A verdadeira Fontina DOP nasce no ritmo das montanhas do Vale d’Aosta. Todos os verões, os rebanhos sobem às pastagens de altitude, seguindo a transumância, uma prática secular que ainda hoje molda a paisagem e a economia local. É nesse ciclo ancestral que tem origem a mais rara expressão desse icônico queijo italiano: a Fontina produzida em alpeggio. Das cerca de 400 mil peças elaboradas anualmente, apenas aproximadamente 70 mil são produzidas segundo esse método tradicional, que confere ao queijo características únicas, profundamente ligadas ao terroir e à riqueza da flora alpina.
Mas o que significa produção em alpeggio?
Alpeggio é o sistema de pastagem de montanha, geralmente localizado entre 1.500 e 2.500 metros de altitude.
Durante o verão, as vacas permanecem nas áreas de altitude, alimentando-se de capim fresco e das ervas espontâneas dos campos alpinos. Esse sistema representa a expressão máxima da tradição na produção da Fontina. Ainda existem pequenos laticínios de montanha onde todo o processo acontece em grande altitude: o leite é ordenhado, trabalhado e transformado diretamente no local, poucas horas após a ordenha.
O leite cru é transformado imediatamente depois da ordenha. Essas etapas não fazem parte apenas de um protocolo de produção, mas representam principalmente uma tradição transmitida ao longo das gerações. Tudo nasce em alta montanha: não existem produções intermediárias nem processos totalmente automatizados. Cada peça de Fontina é única, pois reflete aquilo que as vacas comeram, as condições climáticas, o tempo de pastagem e a altitude.
A temporada de 2026 começou com condições meteorológicas bastante variáveis. As temperaturas cada vez mais elevadas e a redução das chuvas representam novos desafios para pastores e produtores. Os rebanhos se deslocam constantemente em busca de água e de novos pastos. Quanto mais áridas se tornam as áreas, maior é a necessidade de subir para altitudes mais elevadas, fator que influencia diretamente a qualidade do leite.

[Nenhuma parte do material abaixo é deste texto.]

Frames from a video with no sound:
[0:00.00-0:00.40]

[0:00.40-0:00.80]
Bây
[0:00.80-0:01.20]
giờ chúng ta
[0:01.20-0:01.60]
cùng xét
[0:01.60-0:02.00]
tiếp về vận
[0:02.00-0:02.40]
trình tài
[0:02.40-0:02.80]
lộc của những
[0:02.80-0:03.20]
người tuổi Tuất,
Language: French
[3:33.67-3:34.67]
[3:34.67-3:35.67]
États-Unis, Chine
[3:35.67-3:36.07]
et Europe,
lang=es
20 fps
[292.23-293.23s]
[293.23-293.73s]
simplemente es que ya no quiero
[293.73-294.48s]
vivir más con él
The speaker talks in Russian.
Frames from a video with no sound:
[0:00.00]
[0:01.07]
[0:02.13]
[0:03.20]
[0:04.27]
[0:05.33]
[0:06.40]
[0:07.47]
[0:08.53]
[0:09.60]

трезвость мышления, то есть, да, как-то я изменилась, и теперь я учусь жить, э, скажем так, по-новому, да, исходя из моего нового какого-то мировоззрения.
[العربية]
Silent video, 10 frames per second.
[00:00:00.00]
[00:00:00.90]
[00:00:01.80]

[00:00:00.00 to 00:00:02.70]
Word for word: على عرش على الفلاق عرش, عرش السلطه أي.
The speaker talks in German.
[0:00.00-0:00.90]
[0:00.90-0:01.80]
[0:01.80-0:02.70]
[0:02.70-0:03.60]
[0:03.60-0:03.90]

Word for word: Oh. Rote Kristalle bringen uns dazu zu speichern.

É justamente nesse momento que entram em cena conhecimentos e experiências transmitidos de geração em geração. Quanto maior a altitude da pastagem, maior tende a ser a qualidade do leite. Graças também à presença das geleiras, que ainda garantem importantes reservas de água apesar da escassez de chuvas, riachos e reservatórios naturais continuam oferecendo abastecimento aos rebanhos. A própria produção das peças acompanha as condições do território: uma produção muito baixa representa um sinal de alerta para o clima e para o meio ambiente. Como já mencionado, o leite, a manteiga e o creme de leite também desenvolvem aromas, notas e características diferentes de acordo com os pastos.
As áreas de pastagem não seguem um calendário fixo, mas adaptam-se às condições climáticas. Os primeiros alpeggios começam entre o fim de maio e o mês de junho, nas altitudes mais baixas. Em julho, com o aumento das temperaturas, os rebanhos sobem para altitudes superiores a 2.000 metros. Entre o fim de agosto e setembro, com a redução do calor, inicia-se a descida de volta aos vales.
Além da produção, o alpeggio continua sendo um recurso fundamental para as montanhas: o pastoreio mantém as encostas vivas, evita o abandono do território e contribui para a estabilidade do ecossistema alpino. Em um cenário no qual as mudanças climáticas redesenham os equilíbrios e as estações, a Fontina DOP de Alpeggio conta a história de uma montanha que continua sendo habitada, trabalhada e preservada.
E, enquanto os rebanhos continuam subindo, dia após dia, a temporada entra em seu momento mais intenso.